Aprire una pensione per cani.


Aprire una pensione per cani



Aprire una pensione per cani partendo dal nulla non è facile, ma con questa guida il desiderio per gli amanti degli animali non è impossibile.

Basta seguire l’iter consigliato e trovare il luogo giusto, oltre ad avere voglia e motivazione per iniziare questa attività piacevole ma allo stesso tempo faticosa e piena di responsabilità.

Requisiti fondamentali

Sicuramente il requisito indispensabile per aprire una pensione per cani è avere gran pazienza ed amore per loro, oltre ad un minimo di esperienza con gli animali maturata almeno a livello personale ed un ingente senso pratico per essere pronti ad affrontare le difficoltà che la gestione di quest’attività potrebbe comportare.

Un’altissima percentuale della popolazione ormai possiede un cane, e capita che questo non posa seguire i padroni durante un week-end o le vacanze. E’ necessario però che i padroni si fidino pienamente della persona a cui affidano quello che seppur a 4 zampe è pur sempre un componente della famiglia, quindi pur essendoci le potenzialità per fare di una passione un business bisogna sempre dimostrare una certa professionalità perchè l’amore per gli animali non basta in questo settore.

Inoltre bisogna anche avere determinate capacità organizzative e predisposizione anche a mansioni poco edificanti poichè ad esempio è indispensaile la cura e la pulizia degli animali e degli spazi dove vivono per evitare la nascita e la diffusione di batteri e malattie varie.

Per quanto riguarda il budget iniziale, questo può spesso superare i 200 mila euro, quindi è bene sapere che le singole regioni emanano bandi per ottenere finanziamenti di questo tipo ed è molto semplice informarsi a riguardo ricorrendo alla sezione POR (Piani Operativi Regionali) del sito ufficiale della propria regione.

Istruzioni pratiche

Per iniziare questo tipo di attività innanzitutto deve si avere a disposizione una zona verde che secondo il piano regolatore della città si trovi al di fuori del centro abitato, distante almeno 500 m dalla abitazione più vicina, servita dalla rete idrica, fognaria ed elettrica (qualora mancassero le fogne si dovrà provvedere creando una fossa biologica).

I box per i cani dovranno essere grandi almeno nove metri quadrati, dovranno essere realizzati con materiali facili da pulire e possedere sia una zona coperta (in caso di pioggia) sia una zona aperta (possibilmente con un cono d’ombra), inoltre oltre a box personali è consigliabile anche la costruzionedi uno spazio comune per permettere un ipotetico incontro a scopo di socializzare ma solo per i cani più docili e non aggressivi.

Al fine di poter offrire un servizio tutto l’anno, nei luoghi più freddi è preferibile creare un sistema per riscaldare ogni singolo box e dotarli di una canalina di scolo che consentirà di effettuare le pulizie più facilmente.

L’ iter burocratico da seguire obbligatoriamente per l’avvio della pensione è:

  • possedere già o aprire una partita IVA
  • iscriversi alla CC (Camera di Commercio)
  • ottenere la licenza del Comune dove si trova lo spazio
  • farsi rilasciare il certificato di idoneità della struttura dall’ ASL e dal servizio di igiene dopo che abbiano effettuato una specifica ispezione.

In più sarebbe meglio iniziare un rapporto di collaborazione con un veterinario che vi aiuterà e consiglierà qualora sorgessero dubbi sull’assistenza agli animali.

Consigli

Anche se si può contare sull’aiuto di un veterinario, chi gestisce queste attività deve essere in possesso di nozioni sul primo soccorso ed una minima conoscenza dei cani prima di iniziare.
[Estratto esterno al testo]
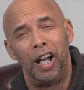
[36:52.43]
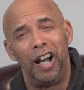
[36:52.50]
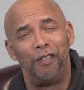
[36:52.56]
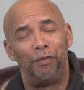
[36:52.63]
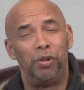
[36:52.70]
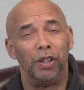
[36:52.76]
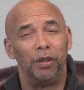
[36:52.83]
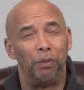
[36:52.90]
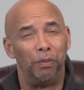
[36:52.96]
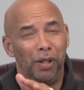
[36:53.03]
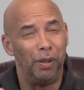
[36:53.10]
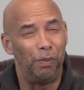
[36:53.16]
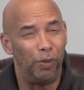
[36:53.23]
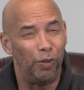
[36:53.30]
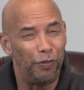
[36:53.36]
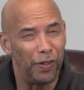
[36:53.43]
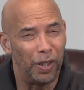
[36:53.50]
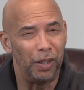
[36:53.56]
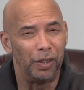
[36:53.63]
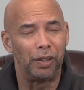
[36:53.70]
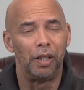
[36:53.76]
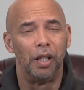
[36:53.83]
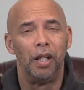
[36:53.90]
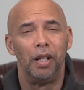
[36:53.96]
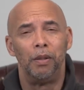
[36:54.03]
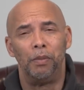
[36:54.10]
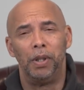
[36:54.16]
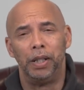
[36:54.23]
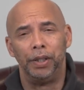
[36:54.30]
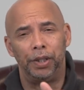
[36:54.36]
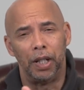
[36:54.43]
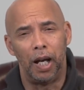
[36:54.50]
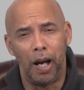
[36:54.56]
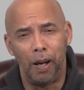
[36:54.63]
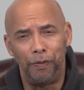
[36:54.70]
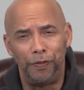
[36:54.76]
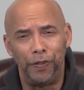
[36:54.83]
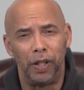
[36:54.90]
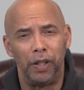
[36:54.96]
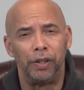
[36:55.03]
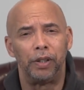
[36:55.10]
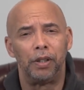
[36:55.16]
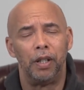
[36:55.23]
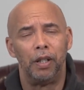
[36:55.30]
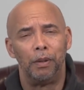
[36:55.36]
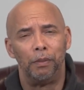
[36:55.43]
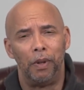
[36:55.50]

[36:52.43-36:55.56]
I put people first, my job first,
Ogni qualvolta si inizi l’ospitalità di un cane è opportuno chiedere le informazioni basilari e le abitudini alimentari del cane in questione al proprietario, che dovrà sempre essere provvisto di libretto sanitario dell’animale (che deve essere obbligatoriamente vaccinato e sano) e lasciare il proprio recapito per essere rintracciato in caso di problemi.

Se si decide di ospitare anche i gatti nella pensione, i box potranno essere più piccoli (due metri quadrati minimo), ed ognuno coperto da una rete a maglie più strette possibili per evitare che scappino.

Visto che l’investimento iniziale non è da poco, per essere certi di puntare su di un’attività redditizzia e sicura, l’ideale sarebbe iniziare prima a farsi conoscere dai clienti, facendo i dog sitter o offrendo un servizio di pensione a domicilio, in modo che si crei un giro di clienti fidato ed affezionato.

Per rientrare nelle spese è consigliabile richiedere al cliente una quota giornaliera per cane, variabile dai 10 ai 20 euro in base alla taglia, per coprire le spese di luce e gas che sono le più costose, infatti il cibo ha un prezzo modesto.